2016-11-14 Reply Admin

For that developer '/' needs to be escaped too...

2016-11-14 Reply Admin

Your documented API doesn't exist in Windows-in-general, only in desktop Windows. The function you have quoted automatically exists everywhere.

Your documented API comes with enough caveats and variations to sink a battleship. The function you have quoted is self-documenting.

The documentation of the API practically tells you not to use it:

"In Internet Explorer 4.0 and later, InternetCanonicalizeUrl always functions as if the ICU_BROWSER_MODE flag is set. Client applications that must canonicalize the entire URL should use either CoInternetParseUrl (with the action PARSE_CANONICALIZE and the flag URL_ESCAPE_UNSAFE) or UrlCanonicalize."
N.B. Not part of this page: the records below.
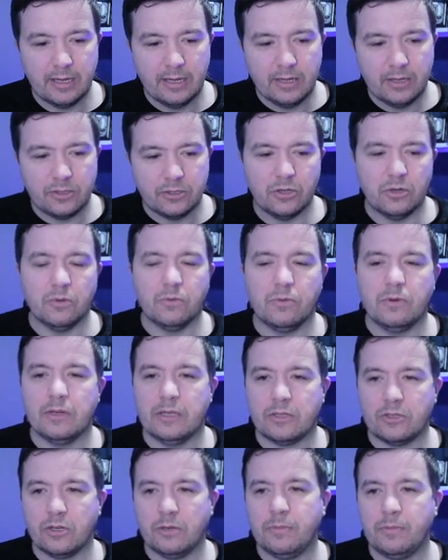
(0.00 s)
So
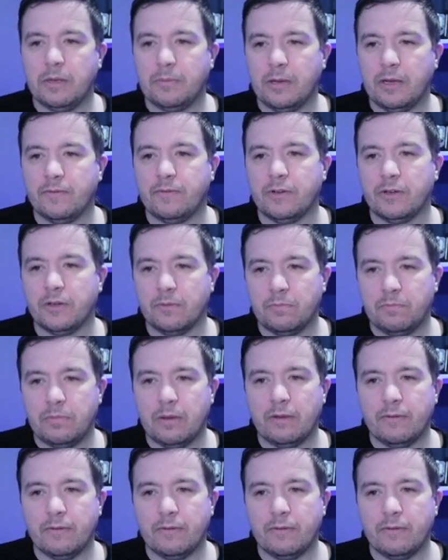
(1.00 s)
it's going to be a bit of a bit of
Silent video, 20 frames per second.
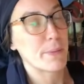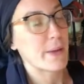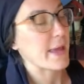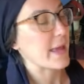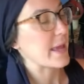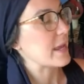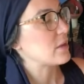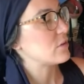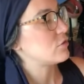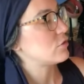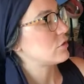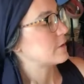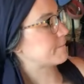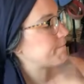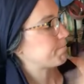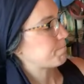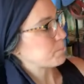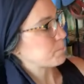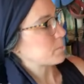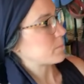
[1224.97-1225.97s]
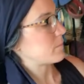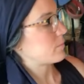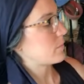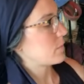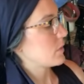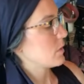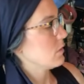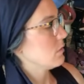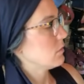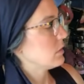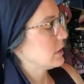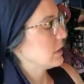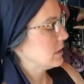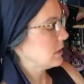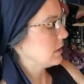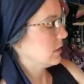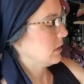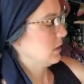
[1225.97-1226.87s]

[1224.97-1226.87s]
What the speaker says: page. Right?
"InternetCanonicalizeUrl always encodes by default, even if the ICU_DECODE flag has been specified..."

...and so on.

2016-11-14 Reply Admin

If you have to roll your own, roll your own, but at least put em on separate lines (only one byte difference between a space and a CRLF). Alternatively, compare the Hex Values,

if (InChar >= Hex("0") and InChar <= Hex("9")) return False, if (InChar >= Hex("a") and InChar <= Hex("z")) return False, etc.

Rather than, for example, doing 66 compares before discovering that "Z" is OK.
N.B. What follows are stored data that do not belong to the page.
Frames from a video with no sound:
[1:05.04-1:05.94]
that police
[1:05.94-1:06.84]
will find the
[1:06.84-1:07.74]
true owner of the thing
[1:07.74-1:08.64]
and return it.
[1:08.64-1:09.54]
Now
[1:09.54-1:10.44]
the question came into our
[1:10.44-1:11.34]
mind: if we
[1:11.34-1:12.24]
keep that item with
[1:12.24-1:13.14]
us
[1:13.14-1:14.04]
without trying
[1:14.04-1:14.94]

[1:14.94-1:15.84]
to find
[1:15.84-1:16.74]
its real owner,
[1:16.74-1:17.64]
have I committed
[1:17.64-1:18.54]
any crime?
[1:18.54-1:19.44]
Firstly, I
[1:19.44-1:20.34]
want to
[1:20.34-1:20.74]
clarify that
<sarcasm>Of course if you take the latter route, be sure to avoid any comments so that no-one can tell at a glance what/why you're doing..
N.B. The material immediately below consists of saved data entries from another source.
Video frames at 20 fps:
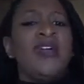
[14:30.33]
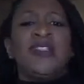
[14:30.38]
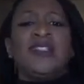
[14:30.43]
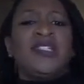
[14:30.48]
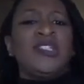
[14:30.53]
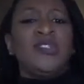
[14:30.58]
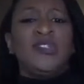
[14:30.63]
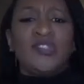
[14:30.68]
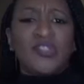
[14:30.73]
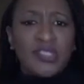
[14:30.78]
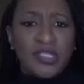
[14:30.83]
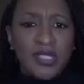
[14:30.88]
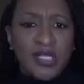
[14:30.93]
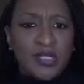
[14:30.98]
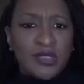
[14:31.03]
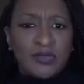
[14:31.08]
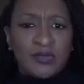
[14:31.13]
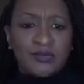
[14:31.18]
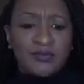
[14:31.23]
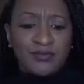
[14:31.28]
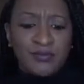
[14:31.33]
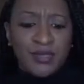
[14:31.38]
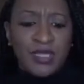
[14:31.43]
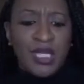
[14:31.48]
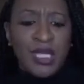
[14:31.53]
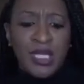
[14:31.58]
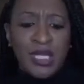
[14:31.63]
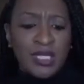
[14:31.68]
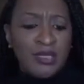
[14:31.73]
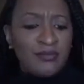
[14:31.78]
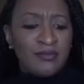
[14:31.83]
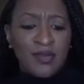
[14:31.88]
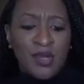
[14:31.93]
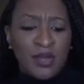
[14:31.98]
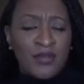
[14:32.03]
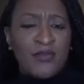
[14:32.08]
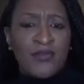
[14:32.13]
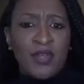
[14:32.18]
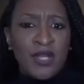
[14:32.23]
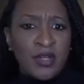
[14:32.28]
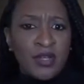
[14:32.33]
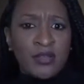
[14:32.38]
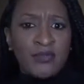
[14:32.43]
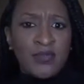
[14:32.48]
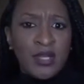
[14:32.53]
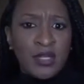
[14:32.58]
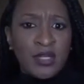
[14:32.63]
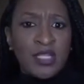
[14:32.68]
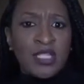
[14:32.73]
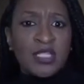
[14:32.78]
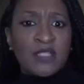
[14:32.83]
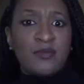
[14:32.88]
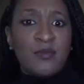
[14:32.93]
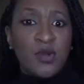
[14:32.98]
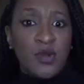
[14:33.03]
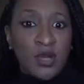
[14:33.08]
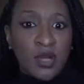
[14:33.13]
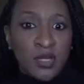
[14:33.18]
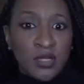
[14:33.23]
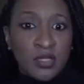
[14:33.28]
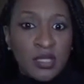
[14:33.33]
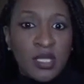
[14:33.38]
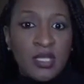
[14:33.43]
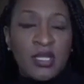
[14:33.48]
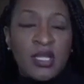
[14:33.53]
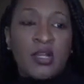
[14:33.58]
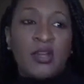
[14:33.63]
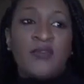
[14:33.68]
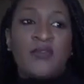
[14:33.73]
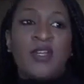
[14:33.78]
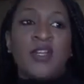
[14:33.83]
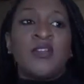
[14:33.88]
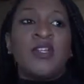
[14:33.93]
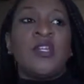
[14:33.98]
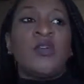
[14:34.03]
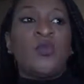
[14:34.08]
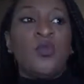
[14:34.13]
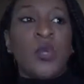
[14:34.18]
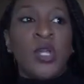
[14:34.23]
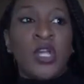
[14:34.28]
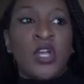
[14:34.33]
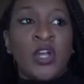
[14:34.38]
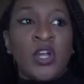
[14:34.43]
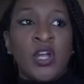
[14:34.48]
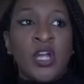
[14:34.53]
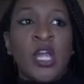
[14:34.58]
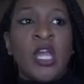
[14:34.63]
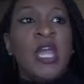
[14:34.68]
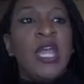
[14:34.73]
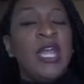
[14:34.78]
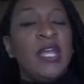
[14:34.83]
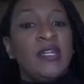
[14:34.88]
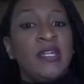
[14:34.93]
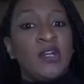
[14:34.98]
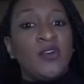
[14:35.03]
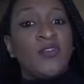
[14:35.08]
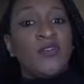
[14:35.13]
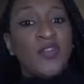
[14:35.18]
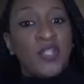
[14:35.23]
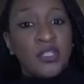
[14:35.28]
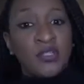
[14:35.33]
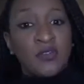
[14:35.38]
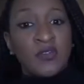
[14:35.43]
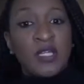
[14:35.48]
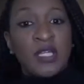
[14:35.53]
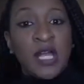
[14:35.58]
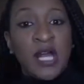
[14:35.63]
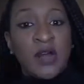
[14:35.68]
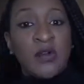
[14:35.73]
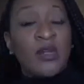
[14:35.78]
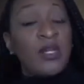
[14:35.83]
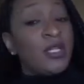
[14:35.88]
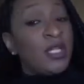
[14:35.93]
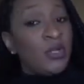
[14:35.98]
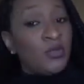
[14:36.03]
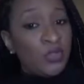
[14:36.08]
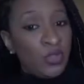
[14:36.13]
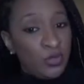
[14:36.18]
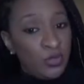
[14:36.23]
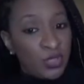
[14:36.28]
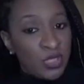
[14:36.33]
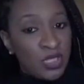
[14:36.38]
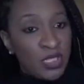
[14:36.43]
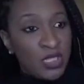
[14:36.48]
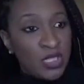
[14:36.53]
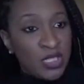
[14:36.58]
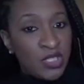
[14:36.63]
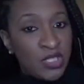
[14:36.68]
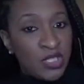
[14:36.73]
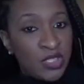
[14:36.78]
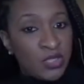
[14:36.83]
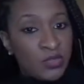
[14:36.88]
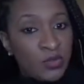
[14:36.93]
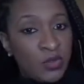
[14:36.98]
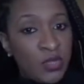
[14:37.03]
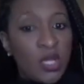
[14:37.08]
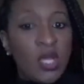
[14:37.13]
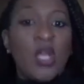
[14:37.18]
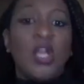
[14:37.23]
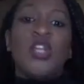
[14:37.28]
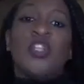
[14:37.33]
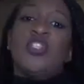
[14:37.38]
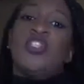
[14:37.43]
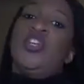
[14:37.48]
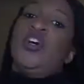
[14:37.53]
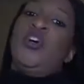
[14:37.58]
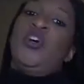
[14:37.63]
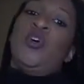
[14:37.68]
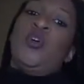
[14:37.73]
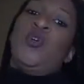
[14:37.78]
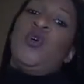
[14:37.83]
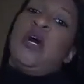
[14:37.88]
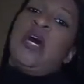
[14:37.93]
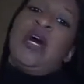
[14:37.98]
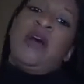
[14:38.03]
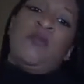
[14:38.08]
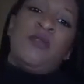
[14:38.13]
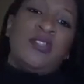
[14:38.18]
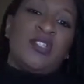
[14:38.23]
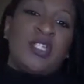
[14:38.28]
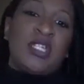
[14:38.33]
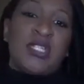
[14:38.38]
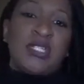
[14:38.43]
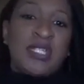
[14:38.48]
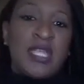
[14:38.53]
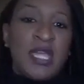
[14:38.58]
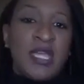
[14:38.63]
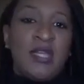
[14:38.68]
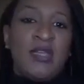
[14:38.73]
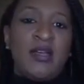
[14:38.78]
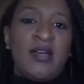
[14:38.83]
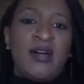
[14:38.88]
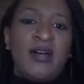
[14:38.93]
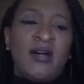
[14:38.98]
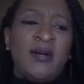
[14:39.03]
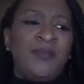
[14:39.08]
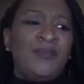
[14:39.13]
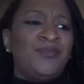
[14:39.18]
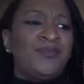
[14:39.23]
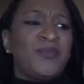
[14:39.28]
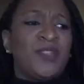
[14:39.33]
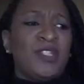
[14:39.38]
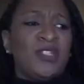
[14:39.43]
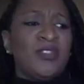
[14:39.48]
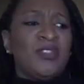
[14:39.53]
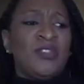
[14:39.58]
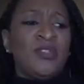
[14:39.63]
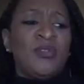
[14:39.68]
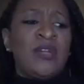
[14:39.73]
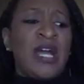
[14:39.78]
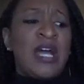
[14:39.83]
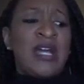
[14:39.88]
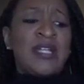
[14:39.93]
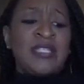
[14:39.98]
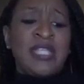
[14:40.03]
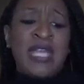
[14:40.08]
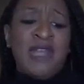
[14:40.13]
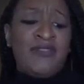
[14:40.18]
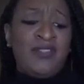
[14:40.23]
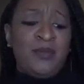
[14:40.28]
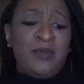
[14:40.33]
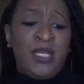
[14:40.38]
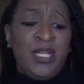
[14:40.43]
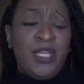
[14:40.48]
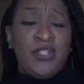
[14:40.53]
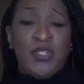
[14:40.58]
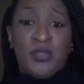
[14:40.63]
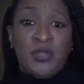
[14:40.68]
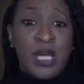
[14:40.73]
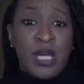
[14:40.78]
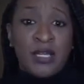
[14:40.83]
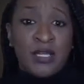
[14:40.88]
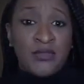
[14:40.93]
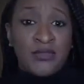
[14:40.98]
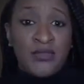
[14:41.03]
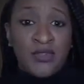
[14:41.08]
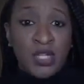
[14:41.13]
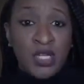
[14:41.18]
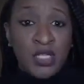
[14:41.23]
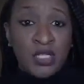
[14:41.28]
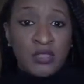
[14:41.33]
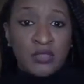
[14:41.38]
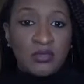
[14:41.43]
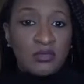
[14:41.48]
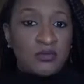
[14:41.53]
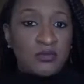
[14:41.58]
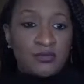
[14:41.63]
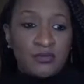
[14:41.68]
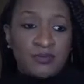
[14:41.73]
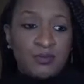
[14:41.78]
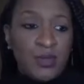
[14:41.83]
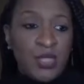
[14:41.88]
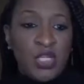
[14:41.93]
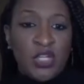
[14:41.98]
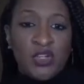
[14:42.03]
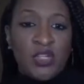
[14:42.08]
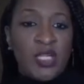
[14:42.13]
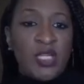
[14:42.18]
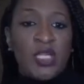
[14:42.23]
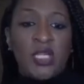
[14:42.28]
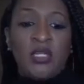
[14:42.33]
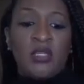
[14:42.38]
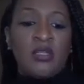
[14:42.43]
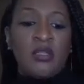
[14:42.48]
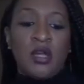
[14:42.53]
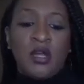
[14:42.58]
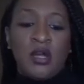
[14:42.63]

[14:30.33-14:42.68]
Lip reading: Children know. They are very, very smart, and they are very aware, and they'll figure it out, and they'll use it against you. So I would just say, you guys have to be a united front, period.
<sarcasm>Or better yet, use a Regex

And I just realized it's C++ not C#, and googling says L("x") is already a Long Integer, and wchar_t is apparently something like nchar rather than char. So not being a C++ coder, it is truly one giant WTF to me. Does it even work?

2016-11-14 Reply Admin

switch/case is more efficient than if/else blocks since even a simple compiler can optimize it to use two simple jumps by using a jump or a perfect hash table.

2016-11-14 Reply Admin

"The function went character by character through the string, which was bad enough" any pattern matching function (regex also does by the way) goes character by character. Not being able to see it doesn't mean it does not happen.

Modern bytecode/IL/interpreded language guys, when are they gonna learn.

Steve_The_Cynic · 2016-11-14 Reply Admin

if (InChar >= Hex("a") and InChar <= Hex("z"))

This doesn't work on EBCDIC machines, since the letters are not contiguous.

2016-11-14 Reply Admin

TRWTF is EBCDIC.

2016-11-14 Reply Admin

@Steve_The_Cynic: Serious question; Are there any EBCDIC machines running Windows?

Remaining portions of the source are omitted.